We had only two days in Valparaiso before the cruise, so the next one was spent scoping some more graffiti on our way to the tattoo spot and buying the other 11 bottles of wine needed to complete our goal of 24. There is really only one reputable tattoo shop outside of Vina del Mar (9km north), and it's called Tattoo Polako. While waiting for the purveyor to finish someone else up, I decided that since I was to see my mother in a week's time I better be looking sharp. We stopped in for a 1200 peso ($2) haircut, and as soon as I say in the chair I realized why it was so cheap. Either the water she was using to spray my hair or her breath smelled like a toilet. I prayed that she hadn't gone and dunked the bottle while I was waiting, and just had a serious problem with her face, but I held my breath and tried to get it over with as soon as possible.

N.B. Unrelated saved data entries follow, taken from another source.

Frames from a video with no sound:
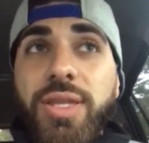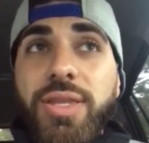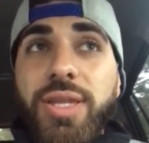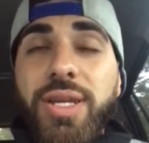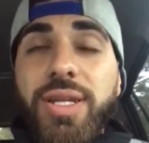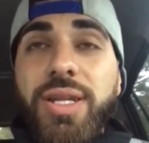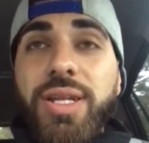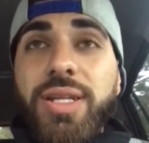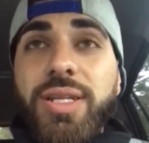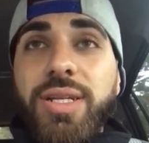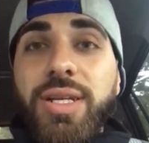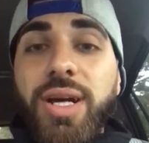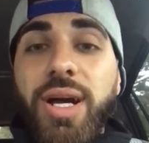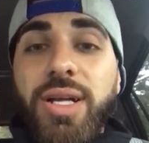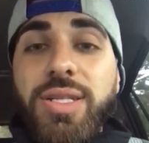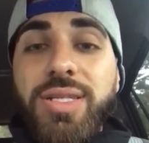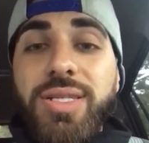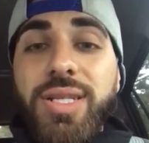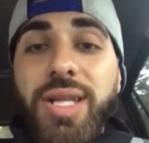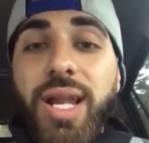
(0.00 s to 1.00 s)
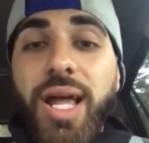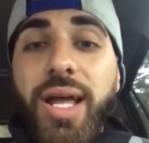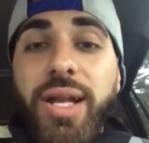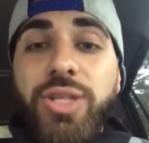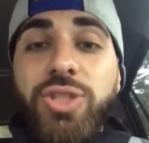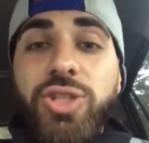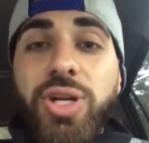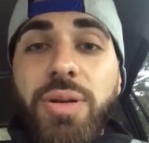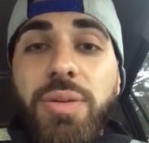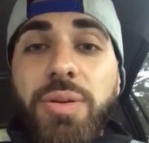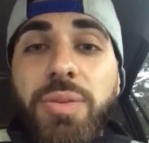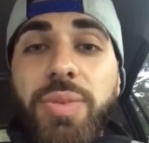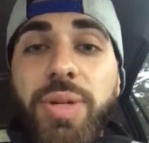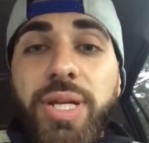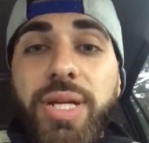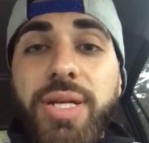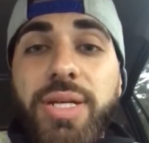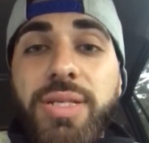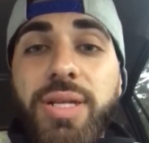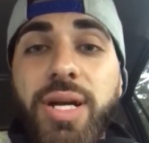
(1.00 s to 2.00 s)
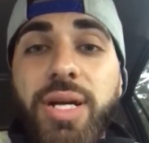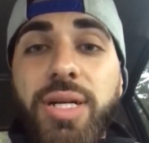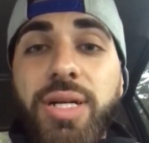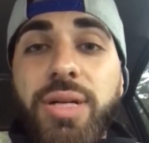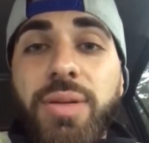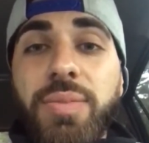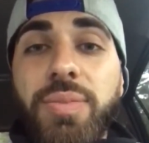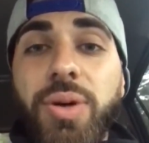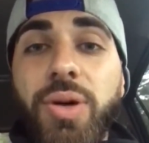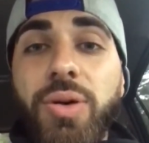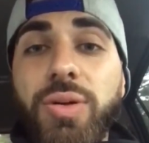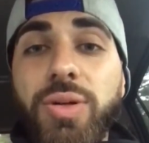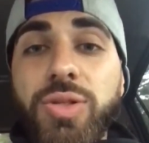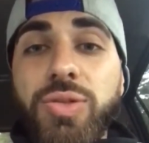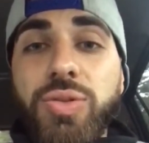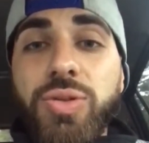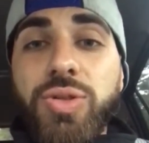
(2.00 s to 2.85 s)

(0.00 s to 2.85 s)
they did cause us a lot of trouble because our components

Down in Tattoo Polako, the artist was greaser-haired, wearing a bowling shirt with flames, and had all kinds of ink running from his Dickies shorts all the way up around his forehead. Oh, and piercings to boot. Aside from that, he reminded us of Ludington GT, especially when he put on his reading glasses to get going. He noticed the uneven thickness in the tattoo as was, and said, "it's not perfect. This is forever. Can I redo it?" I later found out that he ended up leaving out a very important part of his country outline, San Pedro de Atacama.

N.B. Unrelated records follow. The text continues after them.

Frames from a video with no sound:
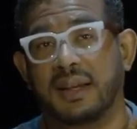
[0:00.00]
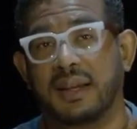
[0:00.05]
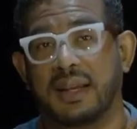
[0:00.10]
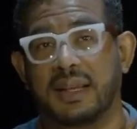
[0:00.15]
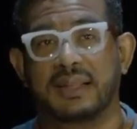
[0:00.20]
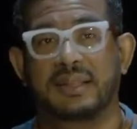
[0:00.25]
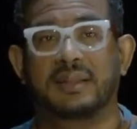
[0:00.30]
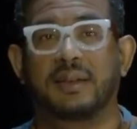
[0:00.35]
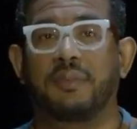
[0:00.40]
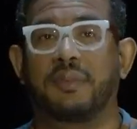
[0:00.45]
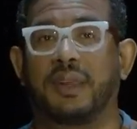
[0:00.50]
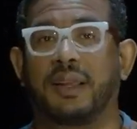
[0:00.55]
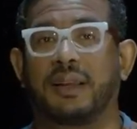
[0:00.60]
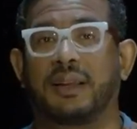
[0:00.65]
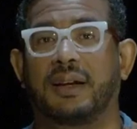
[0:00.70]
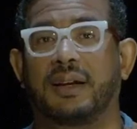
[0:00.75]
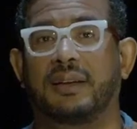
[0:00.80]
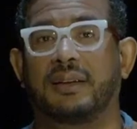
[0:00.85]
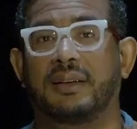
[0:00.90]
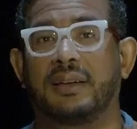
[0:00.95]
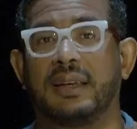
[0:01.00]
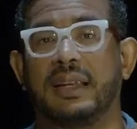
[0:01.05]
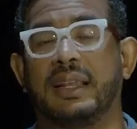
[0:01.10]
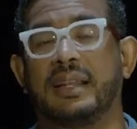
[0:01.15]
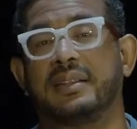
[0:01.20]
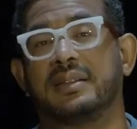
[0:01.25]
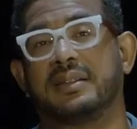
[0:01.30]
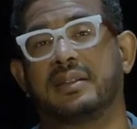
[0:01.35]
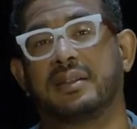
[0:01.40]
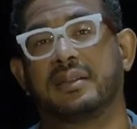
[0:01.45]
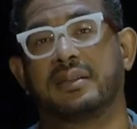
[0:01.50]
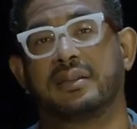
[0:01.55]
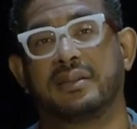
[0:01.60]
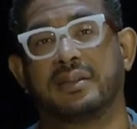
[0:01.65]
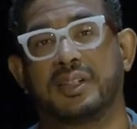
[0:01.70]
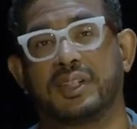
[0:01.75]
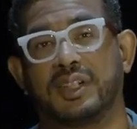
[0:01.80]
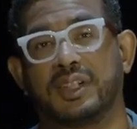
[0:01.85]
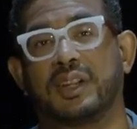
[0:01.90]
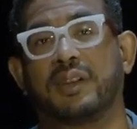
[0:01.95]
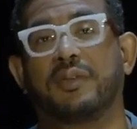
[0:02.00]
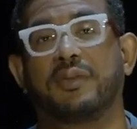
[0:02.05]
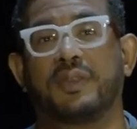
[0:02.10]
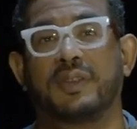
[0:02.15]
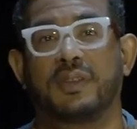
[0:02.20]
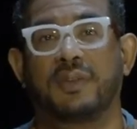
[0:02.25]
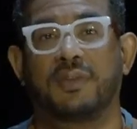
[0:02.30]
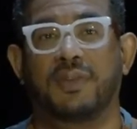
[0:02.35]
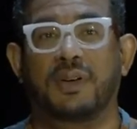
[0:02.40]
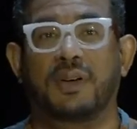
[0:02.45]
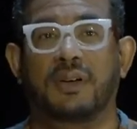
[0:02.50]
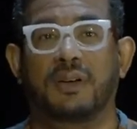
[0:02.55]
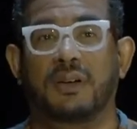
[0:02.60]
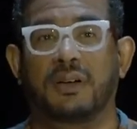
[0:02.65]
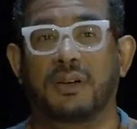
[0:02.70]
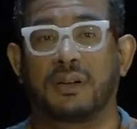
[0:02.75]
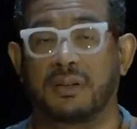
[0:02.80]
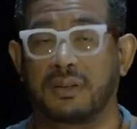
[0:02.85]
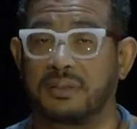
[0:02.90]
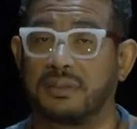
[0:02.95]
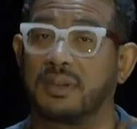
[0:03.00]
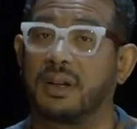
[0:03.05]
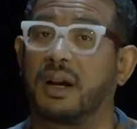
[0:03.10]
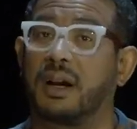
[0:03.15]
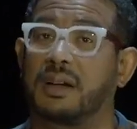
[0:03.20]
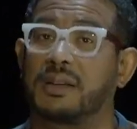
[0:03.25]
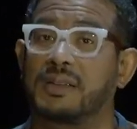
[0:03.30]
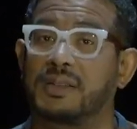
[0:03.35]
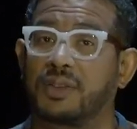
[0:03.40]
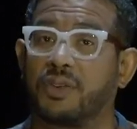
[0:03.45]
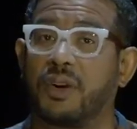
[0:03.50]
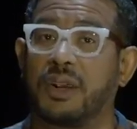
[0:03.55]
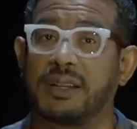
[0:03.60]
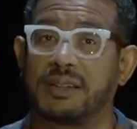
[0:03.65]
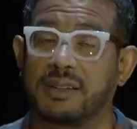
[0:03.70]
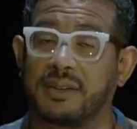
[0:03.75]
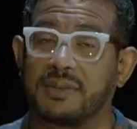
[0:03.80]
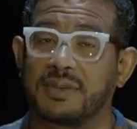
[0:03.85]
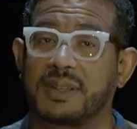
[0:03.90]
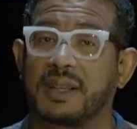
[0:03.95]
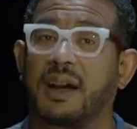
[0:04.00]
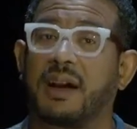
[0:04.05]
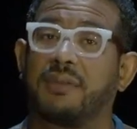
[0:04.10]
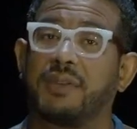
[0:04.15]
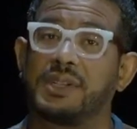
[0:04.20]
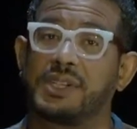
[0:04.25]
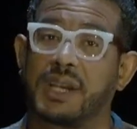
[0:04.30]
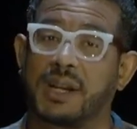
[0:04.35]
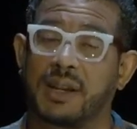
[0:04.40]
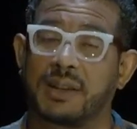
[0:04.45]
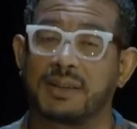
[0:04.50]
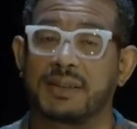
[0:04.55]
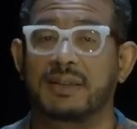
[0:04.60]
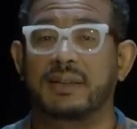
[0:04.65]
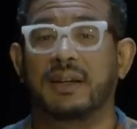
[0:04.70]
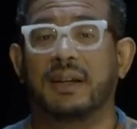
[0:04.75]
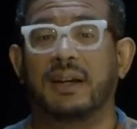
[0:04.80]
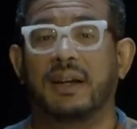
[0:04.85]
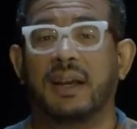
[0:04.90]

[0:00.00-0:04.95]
is something that needs to shift for us creatives to have a chance.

Off we went to the nearest supermarket to score our bottles. This time, were scouring the bottom shelf, and funding the 950 peso ($1.50) "Exportacion." 3 was so overjoyed at the price, that I didn't think that for probably two bits more we could have bought some decent tasting wine. All in all, the white was great chilled, and the red was a great second or third bottle, after you were too drunk to taste it.

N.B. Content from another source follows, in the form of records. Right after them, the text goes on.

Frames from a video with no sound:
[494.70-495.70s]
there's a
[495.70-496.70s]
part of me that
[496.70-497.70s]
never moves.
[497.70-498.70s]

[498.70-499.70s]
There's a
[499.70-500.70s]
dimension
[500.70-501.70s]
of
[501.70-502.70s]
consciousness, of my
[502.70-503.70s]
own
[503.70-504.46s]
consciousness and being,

We had one more thing to accomplish, and that was going out to the biggest club in all Chile... Huevo. 4000 person capacity, 5 stages of music, and 9 separate levels. This place was fantastic! Taking everyone in our hostel with a pulse, we exchanged our drink tickets as soon as possible and set out to discover this place. We ended up on the roof overlooking the salsa floor while our downtempo DJ spun murky green textures. After a couple pisco-cokes, we ran downstairs to check out the rock band that had just taken mainstage, flung out heads for a bit, and ran off to scope the electronics stage. What disappointment; either the soundman or the sound installer blew because there was no bump to the grind at all. Off to the dancehall for a boogie to Michael, then Lacy and I found the subterranean death metal stage. The show hadn't started yet, so we ordered some bees and waited at a table. Our patience was rewarded tenfold when the jaw-like gates separated vertically, and the smoke enshrouded drummer counted four on the stick. BBBRRRRRRAAAARRRR!!!! The two of us turned to each other with absolute pause, and then started cracking up hysterically. Nothing against heavy metal fans, I just think it's absurd. Absurd enough to order another couple beers and watch the three skinny guys up front with their hands in their pockets, another one throwing his foot-long hair in circles (he was the fat one... with a goatee). Still laughing, we stumbled upstairs to meet our group, and then left early. We had a cruise to catch the next day, mind you.
One last story before bedtime, this Swede we met named Chris eventually told us that he was in fact born in Valparaiso and given up by his mother to a convent who found him his Swedish foster parents. He said he had been in Valparaiso for weeks now, deciding whether or not to pick up the search, he already had his birth mother's name and address. I haven't checked, but I think Cicci and he are still there a month later.